After enjoying their best single-day gains in months yesterday, major market indexes continued to move higher on Friday. But several individual stocks stood out from the rest with more pronounced pops, including Zoe's Kitchen (ZOES), America's Car-Mart (CRMT 1.21%), and Accuray (ARAY 5.24%). Read on to learn why.
Zoe's Kitchen is being acquired
Shares of Zoe's Kitchen popped 33.2% after the fast-casual restaurant chain agreed to be acquired by privately held Cava Group -- the parent of the CAVA Mediterranean-centric restaurant brand -- for $12.75 per share. That places an enterprise value on the deal of roughly $300 million, and marks a 33% premium to Zoe's 30-day volume weighted average price.
In a prepared statement, Zoe's Kitchen noted the transaction will join the two brands with their "distinct service models and a shared passion for healthy, no-compromise Mediterranean cuisine." This will also enable the combined businesses to leverage their scale and larger footprint to drive additional growth opportunities.
That's not to say everyone is happy; Zoe's shares were still reeling following a nearly 50% plunge in late May after the company posted disappointing quarterly results. And even given today's hefty acquisition premium, anyone who bought the stock between the start of the year and that drop is still sitting on a loss.
America's Car-Mart drives a quarterly beat
America's Car-Mart stock soared 21.7% in the wake of the regional automotive retailer's stronger-than-expected fiscal first-quarter 2019 results.

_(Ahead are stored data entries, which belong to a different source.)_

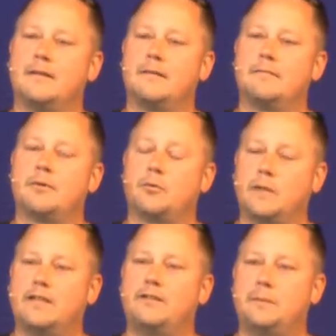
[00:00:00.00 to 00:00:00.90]
But when we
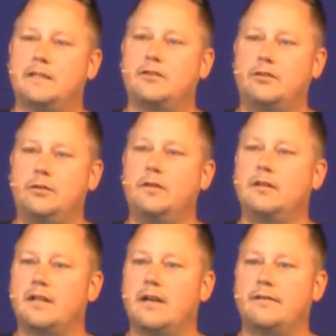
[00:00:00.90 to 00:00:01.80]
can speak the truth in
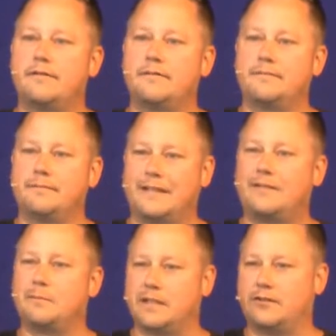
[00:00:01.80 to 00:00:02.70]
love, that's
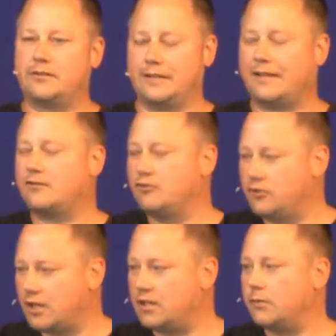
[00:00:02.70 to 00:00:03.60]
ministry. That's
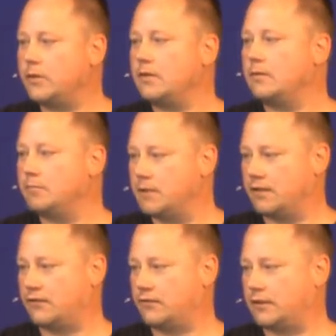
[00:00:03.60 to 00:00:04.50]
genuine
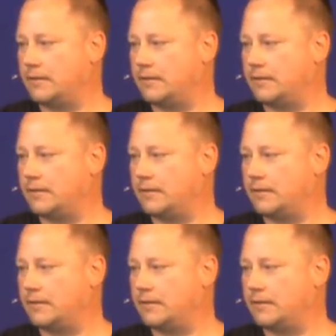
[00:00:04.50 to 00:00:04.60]
ministry.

Car-Mart's revenue climbed 12% year over year to $164 million, including healthy same-store sales growth of 12.1%. That translated into net income of $10.9 million, or $1.53 per share, up from $0.90 per share in the same year-ago period. Analysts, on average, were only expecting earnings of $1.15 per share on slightly lower revenue.
"We are happy with the progress we are making and it is nice to see the hard work, dedication and commitment of our associates translate into good, solid top and bottom line results for the quarter," added CEO Jeff Williams.
Accuray cuts its losses
Finally, shares of Accuray soared as much as 17.6% early in the session, then settled to close up 9.9% after the radiation oncology system specialist posted better-than-expected fiscal fourth-quarter 2018 results and encouraging forward guidance.
Accuray's revenue climbed 1.5% year over year to $113.8 million, as a 15% increase in service revenue more than offset a 10% decline in product revenue. The company also saw gross orders increase 12% to $96.4 million, and ended the fiscal year with a backlog of $478.5 million, up 6% year over year. On the bottom line, its net loss narrowed to $0.9 million, or $0.01 per share, compared to a loss of $5.3 million, or $0.06 per share a year ago. Most analysts watching the stock were anticipating a wider net loss of $0.02 per share.
What's more, Accuray guided for fiscal 2019 revenue of between $415 million and $425 million, well above the $413 million Wall Street was modeling.
With Accuray shares trading near a 52-week low going into this report, it's hardly surprising to see the stock rebounding in response today.